L'histoire :
Il faut s’y habituer : Jim Gordon est descendu tout en bas de l’échelle de la police et il doit désormais être un simple agent de terrain. Espinoza a du mal à ne pas l’appeler commissaire. Alors qu’ils discutent, une immense forme plonge dans les airs et atterrit violemment sur un camion. Cela ressemblait à un crocodile gigantesque. Batman est déjà sur place dans la Tour d’Arkham. La docteure Zeller se justifie : pour elle, Killer Croc n’est plus le même et il est même inoffensif grâce à la thérapie de longue haleine et les soins qu’il possède. Batman est sceptique car pour lui, personne ne change jamais véritablement. Elle lui explique que, s’il est pâti aussi violemment, c’est que quelque chose lui a fait peur. En même temps, tout le monde a le droit à une seconde chance : le Chevalier Noir va le retrouver et le neutraliser en douceur avant que la police n’utilise la force. Au commissariat central, justement, Vandal Savage présente sa nouvelle équipe d’élite: l’unité T.U.C.O. Ces soldats sont prêts à neutraliser toute menace et ont carte blanche pour faire régner l’ordre…
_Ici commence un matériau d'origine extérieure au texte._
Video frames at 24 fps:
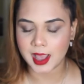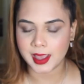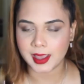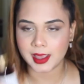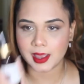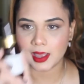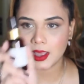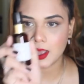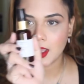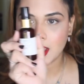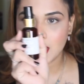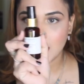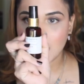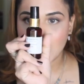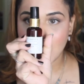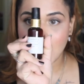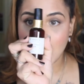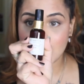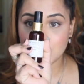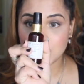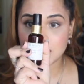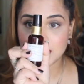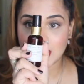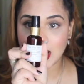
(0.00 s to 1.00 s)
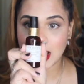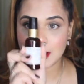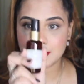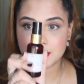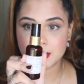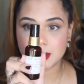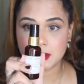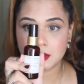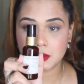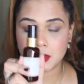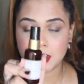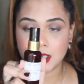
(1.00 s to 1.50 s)
I just
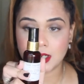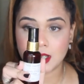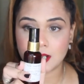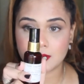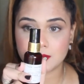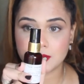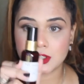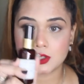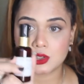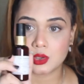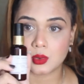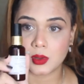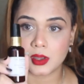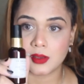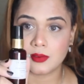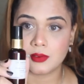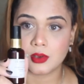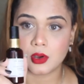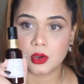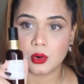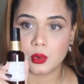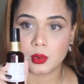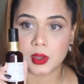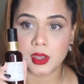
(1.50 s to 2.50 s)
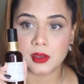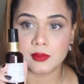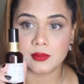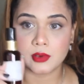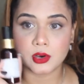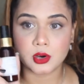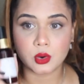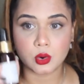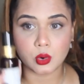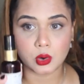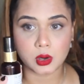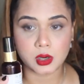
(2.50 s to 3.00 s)
absolutely love this. So if you're looking
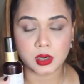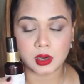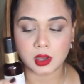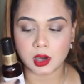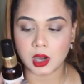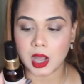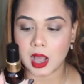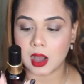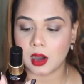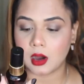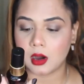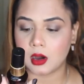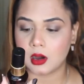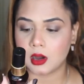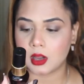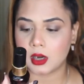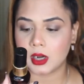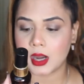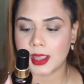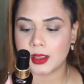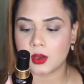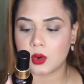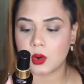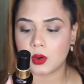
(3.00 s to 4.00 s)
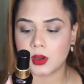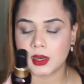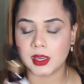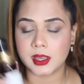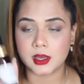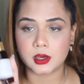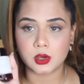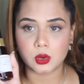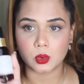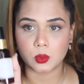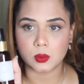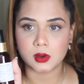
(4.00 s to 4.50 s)
for a good
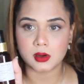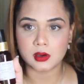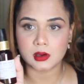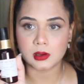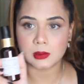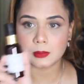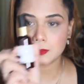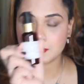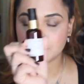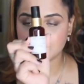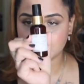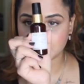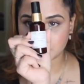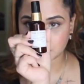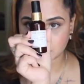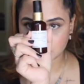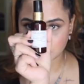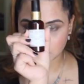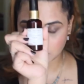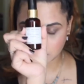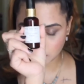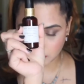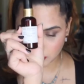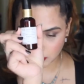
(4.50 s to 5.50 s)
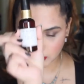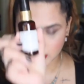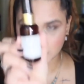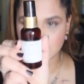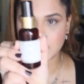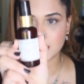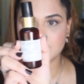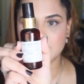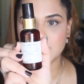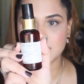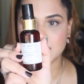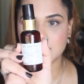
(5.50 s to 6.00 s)
glycolic toner,
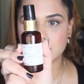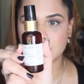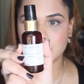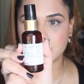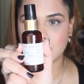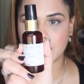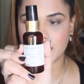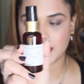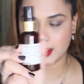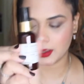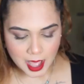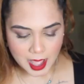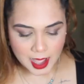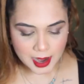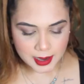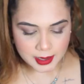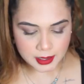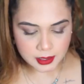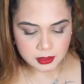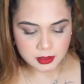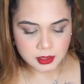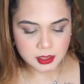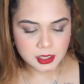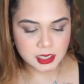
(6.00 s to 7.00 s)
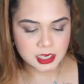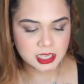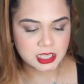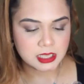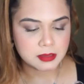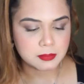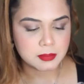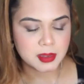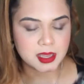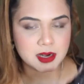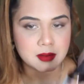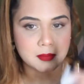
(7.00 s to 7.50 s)
give this a try. And the
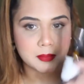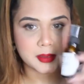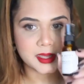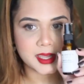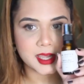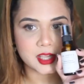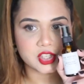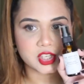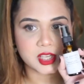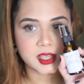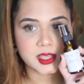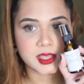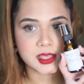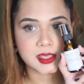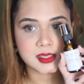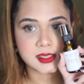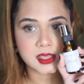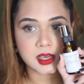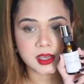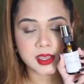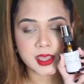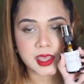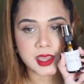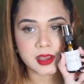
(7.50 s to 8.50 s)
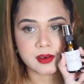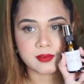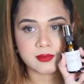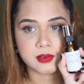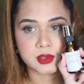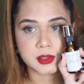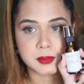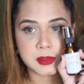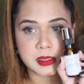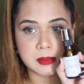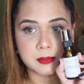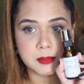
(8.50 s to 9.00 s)
Neem and BHA is again
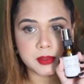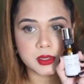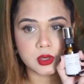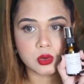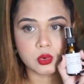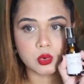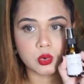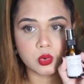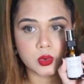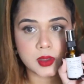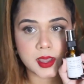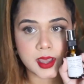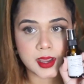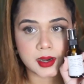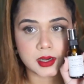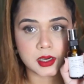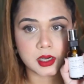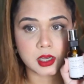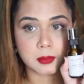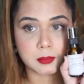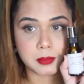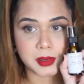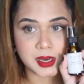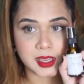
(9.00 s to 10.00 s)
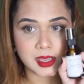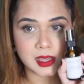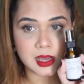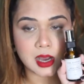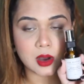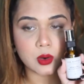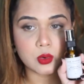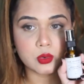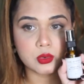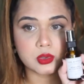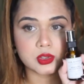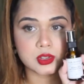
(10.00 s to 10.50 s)
for people who get
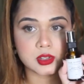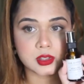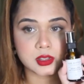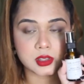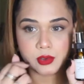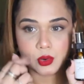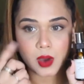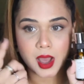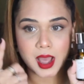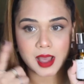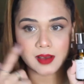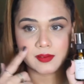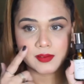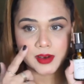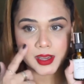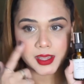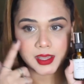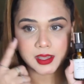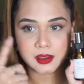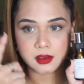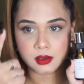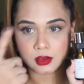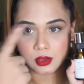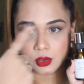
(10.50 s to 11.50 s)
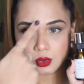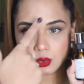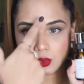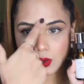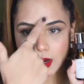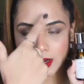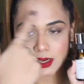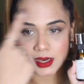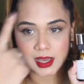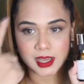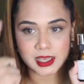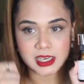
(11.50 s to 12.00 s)
breakouts. If you have like, you know,
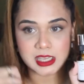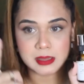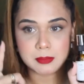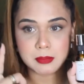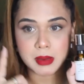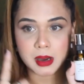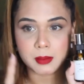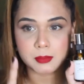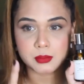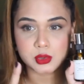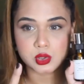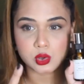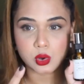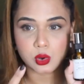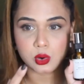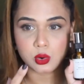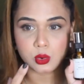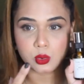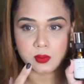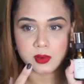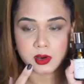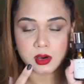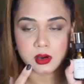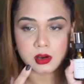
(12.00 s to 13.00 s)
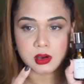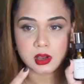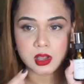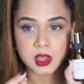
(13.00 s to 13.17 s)
like tiny bumps all over,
Ce qu'on en pense sur la planète BD :
On l’avait appris avec une fausse gazette qui montrait les premières pages de la nouvelle série : Batman est de retour ! Ces derniers temps, le Chevalier Noir en avait vu des vertes et des pas mûres. Matt Fraction reprend un peu de ce passé tumultueux (notamment avec la perte d’Alfred) mais en remettant tout à plat et en simplifiant les choses. De sorte que ce démarrage est plutôt « sage » et classique avec ses débuts typiques du Batverse. On aime bien les petites touches de nouveauté qui apportent un côté cool à l’ensemble comme l’ajout de mini fiches techniques sur l’équipement de Batman. On découvre également le personnage du docteur Zeller. Pour le reste, ce n’est pas franchement hyper original : la police qui se radicalise, une troupe d’élite qui traque la chauve-souris, des gangs qui s’allient ensemble, un dangereux criminel qui prend la tête en cachette… Rien de révolutionnaire donc mais c’est bien amené et plaisant à lire. C’est surtout beau à regarder car le retour de Batman va de pair avec le retour de Jorge Jimenez. On ne se lasse pas des planches incroyables de l’artiste espagnol, à la fois pleines de détails et hyper lisibles. C’est d’une élégance sans nom et chaque passage est une claque visuelle. De quoi passer un beau moment si on aime le justicier de Gotham.